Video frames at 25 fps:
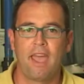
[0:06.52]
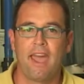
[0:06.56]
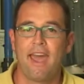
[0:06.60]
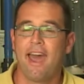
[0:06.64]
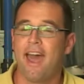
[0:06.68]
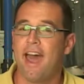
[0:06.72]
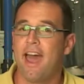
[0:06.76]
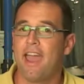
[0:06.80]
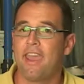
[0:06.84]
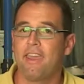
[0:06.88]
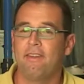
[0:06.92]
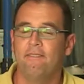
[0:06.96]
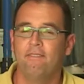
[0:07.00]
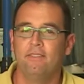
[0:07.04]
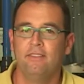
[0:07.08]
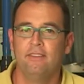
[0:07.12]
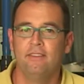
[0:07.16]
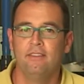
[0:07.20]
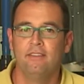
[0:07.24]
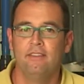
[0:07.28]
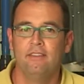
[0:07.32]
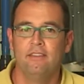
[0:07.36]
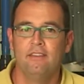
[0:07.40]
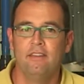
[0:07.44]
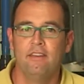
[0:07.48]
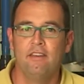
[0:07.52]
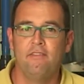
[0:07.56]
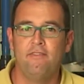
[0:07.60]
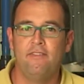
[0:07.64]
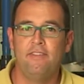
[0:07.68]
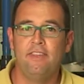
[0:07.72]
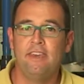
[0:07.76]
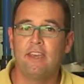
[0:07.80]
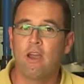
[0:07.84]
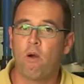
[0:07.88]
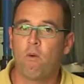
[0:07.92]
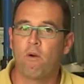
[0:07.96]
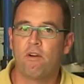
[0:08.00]
Hi.
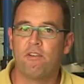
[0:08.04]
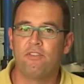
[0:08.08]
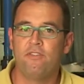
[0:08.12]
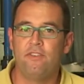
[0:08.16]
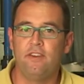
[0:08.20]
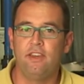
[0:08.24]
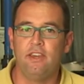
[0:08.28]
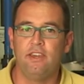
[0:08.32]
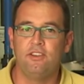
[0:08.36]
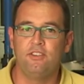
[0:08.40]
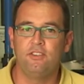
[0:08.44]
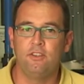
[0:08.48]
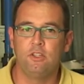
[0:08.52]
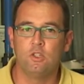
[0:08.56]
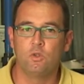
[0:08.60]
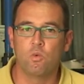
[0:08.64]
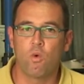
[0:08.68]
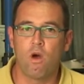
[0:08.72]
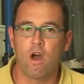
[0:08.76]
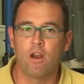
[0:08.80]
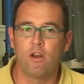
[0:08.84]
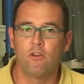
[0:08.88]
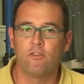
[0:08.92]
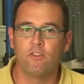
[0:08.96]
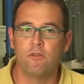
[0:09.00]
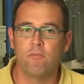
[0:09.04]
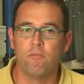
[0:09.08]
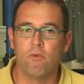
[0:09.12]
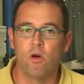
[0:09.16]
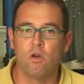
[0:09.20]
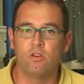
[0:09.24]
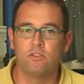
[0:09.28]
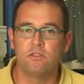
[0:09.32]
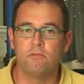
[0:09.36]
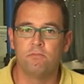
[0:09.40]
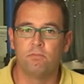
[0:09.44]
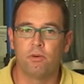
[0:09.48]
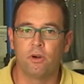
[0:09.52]
Feeding our fish is one of the
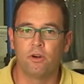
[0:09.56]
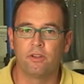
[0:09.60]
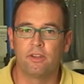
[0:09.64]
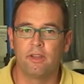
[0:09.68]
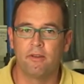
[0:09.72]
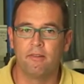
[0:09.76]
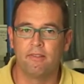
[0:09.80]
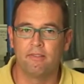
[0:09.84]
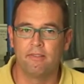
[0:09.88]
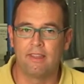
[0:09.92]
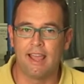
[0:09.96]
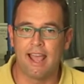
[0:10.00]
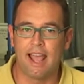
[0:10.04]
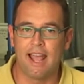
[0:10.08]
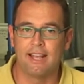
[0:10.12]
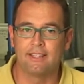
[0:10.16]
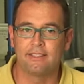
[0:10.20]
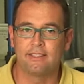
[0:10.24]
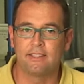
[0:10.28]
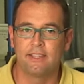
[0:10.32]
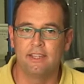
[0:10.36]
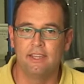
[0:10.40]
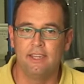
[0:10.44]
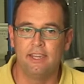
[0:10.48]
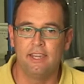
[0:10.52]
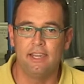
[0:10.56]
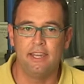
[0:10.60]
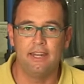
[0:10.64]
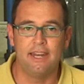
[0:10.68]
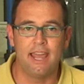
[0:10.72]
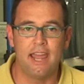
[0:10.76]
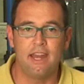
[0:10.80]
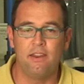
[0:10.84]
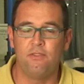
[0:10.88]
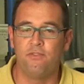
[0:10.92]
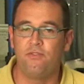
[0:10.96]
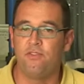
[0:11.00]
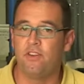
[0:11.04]
most important tasks in
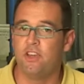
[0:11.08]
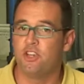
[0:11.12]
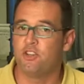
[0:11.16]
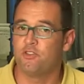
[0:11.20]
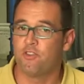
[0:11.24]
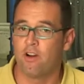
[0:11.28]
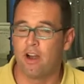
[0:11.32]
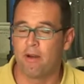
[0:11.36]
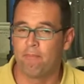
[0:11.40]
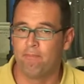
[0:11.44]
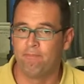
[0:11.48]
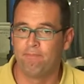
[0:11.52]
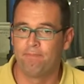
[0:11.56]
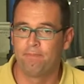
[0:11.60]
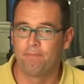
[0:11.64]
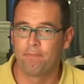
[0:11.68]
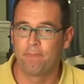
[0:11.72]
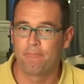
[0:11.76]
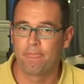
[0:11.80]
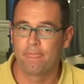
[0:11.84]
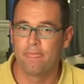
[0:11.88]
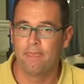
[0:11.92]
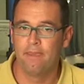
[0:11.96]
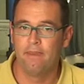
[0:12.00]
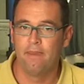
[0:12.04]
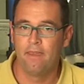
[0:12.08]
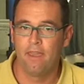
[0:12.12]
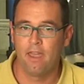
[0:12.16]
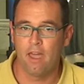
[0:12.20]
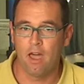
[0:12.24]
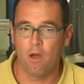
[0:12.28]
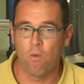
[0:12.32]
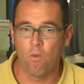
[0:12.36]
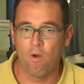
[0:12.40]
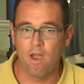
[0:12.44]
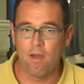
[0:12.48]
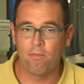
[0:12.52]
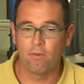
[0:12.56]
any fish farm.
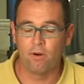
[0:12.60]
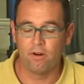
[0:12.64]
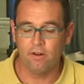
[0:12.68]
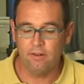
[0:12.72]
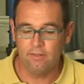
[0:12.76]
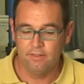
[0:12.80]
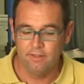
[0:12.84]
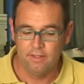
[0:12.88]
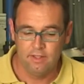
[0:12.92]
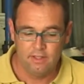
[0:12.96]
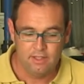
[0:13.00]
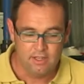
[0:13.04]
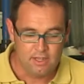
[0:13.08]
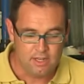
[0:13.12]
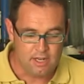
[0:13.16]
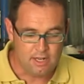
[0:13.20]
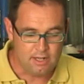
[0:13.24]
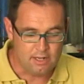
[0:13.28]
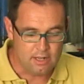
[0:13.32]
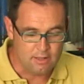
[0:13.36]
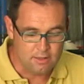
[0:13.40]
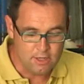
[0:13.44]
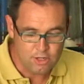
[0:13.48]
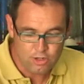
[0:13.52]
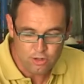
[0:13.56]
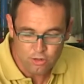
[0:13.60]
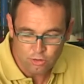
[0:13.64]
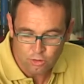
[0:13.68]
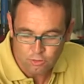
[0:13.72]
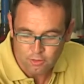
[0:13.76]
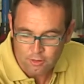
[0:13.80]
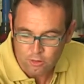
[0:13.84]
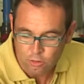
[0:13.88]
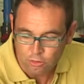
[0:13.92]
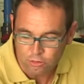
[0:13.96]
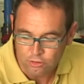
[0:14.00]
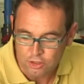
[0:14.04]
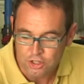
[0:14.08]
However, in addition to
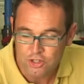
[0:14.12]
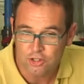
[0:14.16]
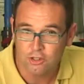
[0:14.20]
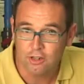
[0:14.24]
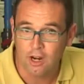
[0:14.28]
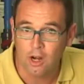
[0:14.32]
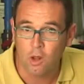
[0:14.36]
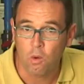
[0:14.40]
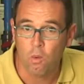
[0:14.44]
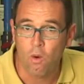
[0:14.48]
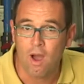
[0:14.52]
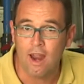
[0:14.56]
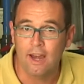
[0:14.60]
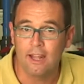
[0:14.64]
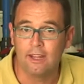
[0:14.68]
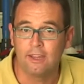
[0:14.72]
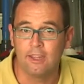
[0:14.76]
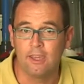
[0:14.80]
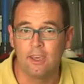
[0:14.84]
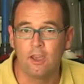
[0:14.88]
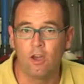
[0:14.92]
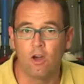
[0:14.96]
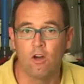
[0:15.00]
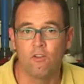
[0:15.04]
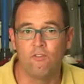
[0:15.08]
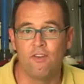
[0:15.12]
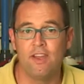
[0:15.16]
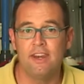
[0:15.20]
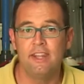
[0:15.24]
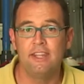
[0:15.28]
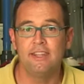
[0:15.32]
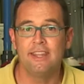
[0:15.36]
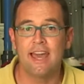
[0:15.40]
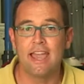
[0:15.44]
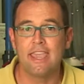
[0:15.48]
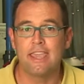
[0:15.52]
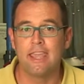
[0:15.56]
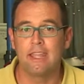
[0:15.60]
the nutritional quality of any
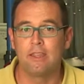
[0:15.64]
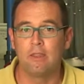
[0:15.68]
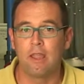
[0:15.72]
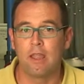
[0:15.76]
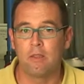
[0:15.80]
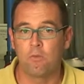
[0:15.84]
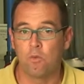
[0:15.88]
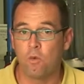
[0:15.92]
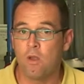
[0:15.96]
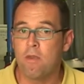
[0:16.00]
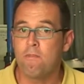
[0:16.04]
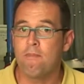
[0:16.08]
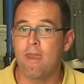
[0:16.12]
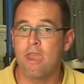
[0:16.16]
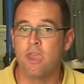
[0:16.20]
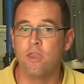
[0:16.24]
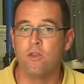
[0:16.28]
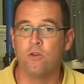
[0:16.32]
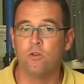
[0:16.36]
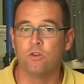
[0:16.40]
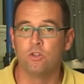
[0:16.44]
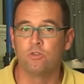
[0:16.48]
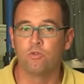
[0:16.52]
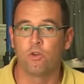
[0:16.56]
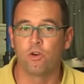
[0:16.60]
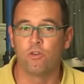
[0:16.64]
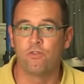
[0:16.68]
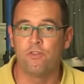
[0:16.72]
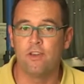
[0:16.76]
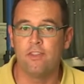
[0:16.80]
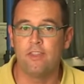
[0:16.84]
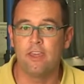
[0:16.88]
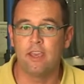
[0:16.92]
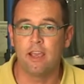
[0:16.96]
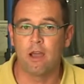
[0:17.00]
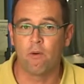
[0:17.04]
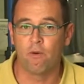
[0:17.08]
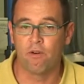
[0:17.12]
diet that we may use for
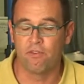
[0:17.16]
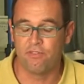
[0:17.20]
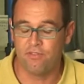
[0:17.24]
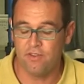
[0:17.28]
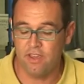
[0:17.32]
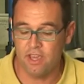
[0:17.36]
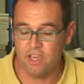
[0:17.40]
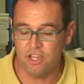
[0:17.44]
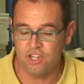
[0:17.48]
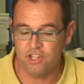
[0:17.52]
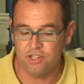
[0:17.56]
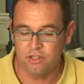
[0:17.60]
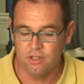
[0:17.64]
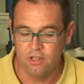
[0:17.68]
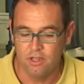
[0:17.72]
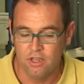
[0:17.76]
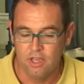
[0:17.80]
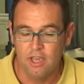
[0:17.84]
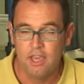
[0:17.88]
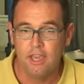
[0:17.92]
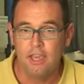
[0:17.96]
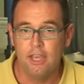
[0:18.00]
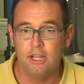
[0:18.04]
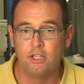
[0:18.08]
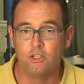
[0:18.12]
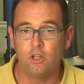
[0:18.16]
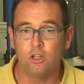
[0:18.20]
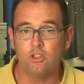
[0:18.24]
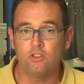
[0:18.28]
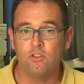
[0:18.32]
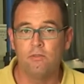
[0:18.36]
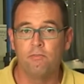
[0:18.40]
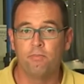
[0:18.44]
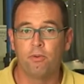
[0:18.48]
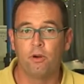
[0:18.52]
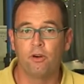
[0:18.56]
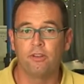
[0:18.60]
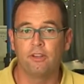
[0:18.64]
feeding our fish, it's also
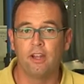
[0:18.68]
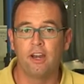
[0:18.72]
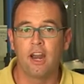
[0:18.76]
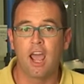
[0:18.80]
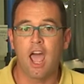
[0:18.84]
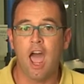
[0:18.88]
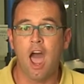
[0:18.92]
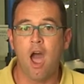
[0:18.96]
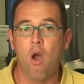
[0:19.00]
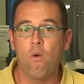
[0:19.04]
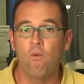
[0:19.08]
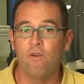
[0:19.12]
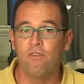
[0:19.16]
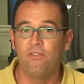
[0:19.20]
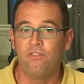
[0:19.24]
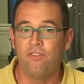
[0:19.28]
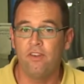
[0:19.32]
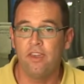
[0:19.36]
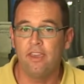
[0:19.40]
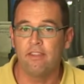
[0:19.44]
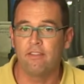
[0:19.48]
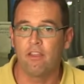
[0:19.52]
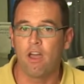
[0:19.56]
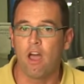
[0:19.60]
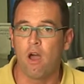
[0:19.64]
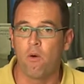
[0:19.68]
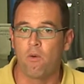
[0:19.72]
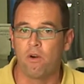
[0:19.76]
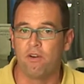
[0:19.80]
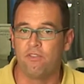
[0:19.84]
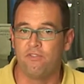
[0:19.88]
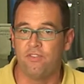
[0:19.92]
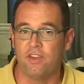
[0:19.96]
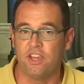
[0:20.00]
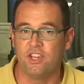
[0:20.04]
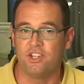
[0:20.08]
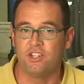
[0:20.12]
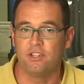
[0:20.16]
important how we feed our
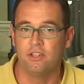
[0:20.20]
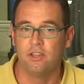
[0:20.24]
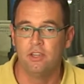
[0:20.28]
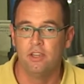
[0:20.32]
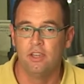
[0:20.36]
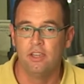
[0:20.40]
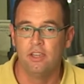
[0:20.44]
fish.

________________________________________

Retype every record above word for word, leaving out any pictures.

Response to this task:
Video frames at 25 fps:
[0:06.52]
[0:06.56]
[0:06.60]
[0:06.64]
[0:06.68]
[0:06.72]
[0:06.76]
[0:06.80]
[0:06.84]
[0:06.88]
[0:06.92]
[0:06.96]
[0:07.00]
[0:07.04]
[0:07.08]
[0:07.12]
[0:07.16]
[0:07.20]
[0:07.24]
[0:07.28]
[0:07.32]
[0:07.36]
[0:07.40]
[0:07.44]
[0:07.48]
[0:07.52]
[0:07.56]
[0:07.60]
[0:07.64]
[0:07.68]
[0:07.72]
[0:07.76]
[0:07.80]
[0:07.84]
[0:07.88]
[0:07.92]
[0:07.96]
[0:08.00]
Hi.
[0:08.04]
[0:08.08]
[0:08.12]
[0:08.16]
[0:08.20]
[0:08.24]
[0:08.28]
[0:08.32]
[0:08.36]
[0:08.40]
[0:08.44]
[0:08.48]
[0:08.52]
[0:08.56]
[0:08.60]
[0:08.64]
[0:08.68]
[0:08.72]
[0:08.76]
[0:08.80]
[0:08.84]
[0:08.88]
[0:08.92]
[0:08.96]
[0:09.00]
[0:09.04]
[0:09.08]
[0:09.12]
[0:09.16]
[0:09.20]
[0:09.24]
[0:09.28]
[0:09.32]
[0:09.36]
[0:09.40]
[0:09.44]
[0:09.48]
[0:09.52]
Feeding our fish is one of the
[0:09.56]
[0:09.60]
[0:09.64]
[0:09.68]
[0:09.72]
[0:09.76]
[0:09.80]
[0:09.84]
[0:09.88]
[0:09.92]
[0:09.96]
[0:10.00]
[0:10.04]
[0:10.08]
[0:10.12]
[0:10.16]
[0:10.20]
[0:10.24]
[0:10.28]
[0:10.32]
[0:10.36]
[0:10.40]
[0:10.44]
[0:10.48]
[0:10.52]
[0:10.56]
[0:10.60]
[0:10.64]
[0:10.68]
[0:10.72]
[0:10.76]
[0:10.80]
[0:10.84]
[0:10.88]
[0:10.92]
[0:10.96]
[0:11.00]
[0:11.04]
most important tasks in
[0:11.08]
[0:11.12]
[0:11.16]
[0:11.20]
[0:11.24]
[0:11.28]
[0:11.32]
[0:11.36]
[0:11.40]
[0:11.44]
[0:11.48]
[0:11.52]
[0:11.56]
[0:11.60]
[0:11.64]
[0:11.68]
[0:11.72]
[0:11.76]
[0:11.80]
[0:11.84]
[0:11.88]
[0:11.92]
[0:11.96]
[0:12.00]
[0:12.04]
[0:12.08]
[0:12.12]
[0:12.16]
[0:12.20]
[0:12.24]
[0:12.28]
[0:12.32]
[0:12.36]
[0:12.40]
[0:12.44]
[0:12.48]
[0:12.52]
[0:12.56]
any fish farm.
[0:12.60]
[0:12.64]
[0:12.68]
[0:12.72]
[0:12.76]
[0:12.80]
[0:12.84]
[0:12.88]
[0:12.92]
[0:12.96]
[0:13.00]
[0:13.04]
[0:13.08]
[0:13.12]
[0:13.16]
[0:13.20]
[0:13.24]
[0:13.28]
[0:13.32]
[0:13.36]
[0:13.40]
[0:13.44]
[0:13.48]
[0:13.52]
[0:13.56]
[0:13.60]
[0:13.64]
[0:13.68]
[0:13.72]
[0:13.76]
[0:13.80]
[0:13.84]
[0:13.88]
[0:13.92]
[0:13.96]
[0:14.00]
[0:14.04]
[0:14.08]
However, in addition to
[0:14.12]
[0:14.16]
[0:14.20]
[0:14.24]
[0:14.28]
[0:14.32]
[0:14.36]
[0:14.40]
[0:14.44]
[0:14.48]
[0:14.52]
[0:14.56]
[0:14.60]
[0:14.64]
[0:14.68]
[0:14.72]
[0:14.76]
[0:14.80]
[0:14.84]
[0:14.88]
[0:14.92]
[0:14.96]
[0:15.00]
[0:15.04]
[0:15.08]
[0:15.12]
[0:15.16]
[0:15.20]
[0:15.24]
[0:15.28]
[0:15.32]
[0:15.36]
[0:15.40]
[0:15.44]
[0:15.48]
[0:15.52]
[0:15.56]
[0:15.60]
the nutritional quality of any
[0:15.64]
[0:15.68]
[0:15.72]
[0:15.76]
[0:15.80]
[0:15.84]
[0:15.88]
[0:15.92]
[0:15.96]
[0:16.00]
[0:16.04]
[0:16.08]
[0:16.12]
[0:16.16]
[0:16.20]
[0:16.24]
[0:16.28]
[0:16.32]
[0:16.36]
[0:16.40]
[0:16.44]
[0:16.48]
[0:16.52]
[0:16.56]
[0:16.60]
[0:16.64]
[0:16.68]
[0:16.72]
[0:16.76]
[0:16.80]
[0:16.84]
[0:16.88]
[0:16.92]
[0:16.96]
[0:17.00]
[0:17.04]
[0:17.08]
[0:17.12]
diet that we may use for
[0:17.16]
[0:17.20]
[0:17.24]
[0:17.28]
[0:17.32]
[0:17.36]
[0:17.40]
[0:17.44]
[0:17.48]
[0:17.52]
[0:17.56]
[0:17.60]
[0:17.64]
[0:17.68]
[0:17.72]
[0:17.76]
[0:17.80]
[0:17.84]
[0:17.88]
[0:17.92]
[0:17.96]
[0:18.00]
[0:18.04]
[0:18.08]
[0:18.12]
[0:18.16]
[0:18.20]
[0:18.24]
[0:18.28]
[0:18.32]
[0:18.36]
[0:18.40]
[0:18.44]
[0:18.48]
[0:18.52]
[0:18.56]
[0:18.60]
[0:18.64]
feeding our fish, it's also
[0:18.68]
[0:18.72]
[0:18.76]
[0:18.80]
[0:18.84]
[0:18.88]
[0:18.92]
[0:18.96]
[0:19.00]
[0:19.04]
[0:19.08]
[0:19.12]
[0:19.16]
[0:19.20]
[0:19.24]
[0:19.28]
[0:19.32]
[0:19.36]
[0:19.40]
[0:19.44]
[0:19.48]
[0:19.52]
[0:19.56]
[0:19.60]
[0:19.64]
[0:19.68]
[0:19.72]
[0:19.76]
[0:19.80]
[0:19.84]
[0:19.88]
[0:19.92]
[0:19.96]
[0:20.00]
[0:20.04]
[0:20.08]
[0:20.12]
[0:20.16]
important how we feed our
[0:20.20]
[0:20.24]
[0:20.28]
[0:20.32]
[0:20.36]
[0:20.40]
[0:20.44]
fish.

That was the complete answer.